I am yonsei. My maternal grandparents left Japan to grow cantaloupe in California. During World War II, my mother and her family were interned in Poston, Arizona. My uncles were eventually released to enlist in the U.S. Army.
My paternal great-grandparents left Japan to work in the sugarcane plantations of Kaua‘i. My grandmother, Florence Onishi met my grandfather, Robert Iwamoto, when she was a cashier at Tip-Top Restaurant. Robert and Florence used their families’ cars to start a taxi company, which eventually expanded to a tour company.
My father Robert Jr. worked during high school as the car washer. Eventually their collective efforts became known as Roberts Hawaii.

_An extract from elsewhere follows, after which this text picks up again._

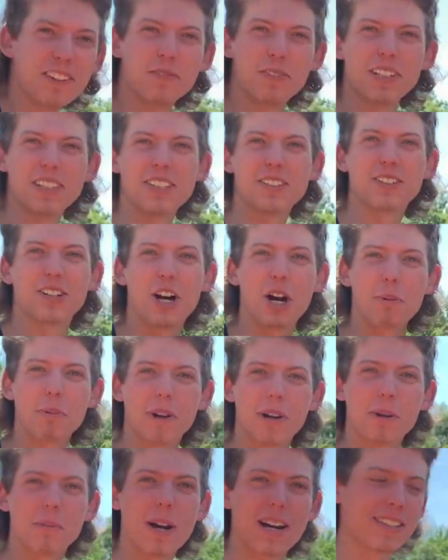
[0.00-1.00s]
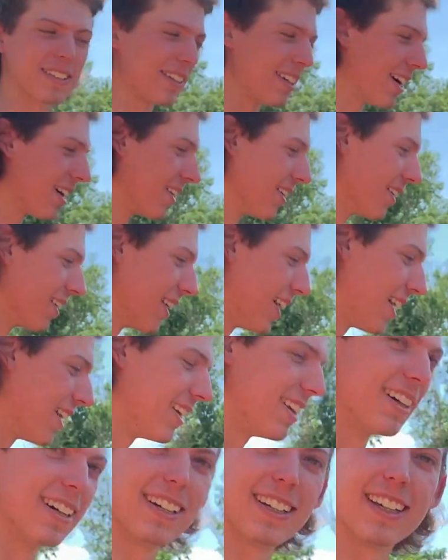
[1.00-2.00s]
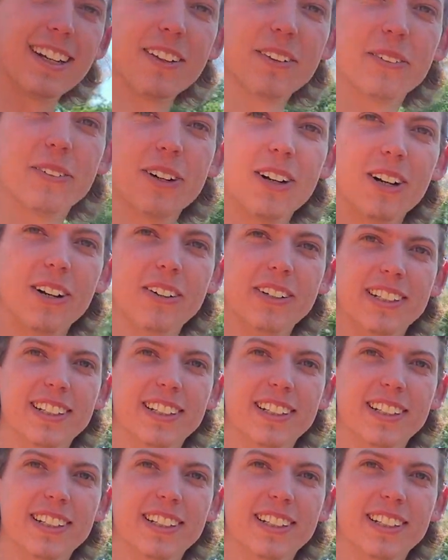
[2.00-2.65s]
put this carburetor back together and get on the road.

On May 25, 1968, my mother went into labor at a party hosted by Grace Guslander to celebrate the expansion of her Coco Palms Resort. The next morning the hotelier visited us at Wilcox hospital and asked that I be named “Coco” after her hotel.
Both my parents grew up working to help their families. This was the work ethic they expected from their children.
When I was in the fifth grade, I delivered the Star-Bulletin after school on my bicycle. By the time I was in high school, I was washing rental cars, taking reservations for Roberts Overnighters and serving beverages on the Ali‘i Kai Catamaran.
I attended colleges in New York City, San Francisco and just before entering law school my mother had a severe stroke, so I deferred enrollment for a year to take care of her.
I was only 26 years old and my mother’s primary caregiver. That was a pivotal time; I gained the confidence to later step up to care for foster kids and eventually to adopt my daughter Rory.
My family gathers every year to honor our matriarch, my grandmother Florence Iwamoto; we give grants to the community she relied on to get through the challenging times in her life. This is the lesson I try to pass on to my daughter: always remember the kindness extended to you and share that grace with others.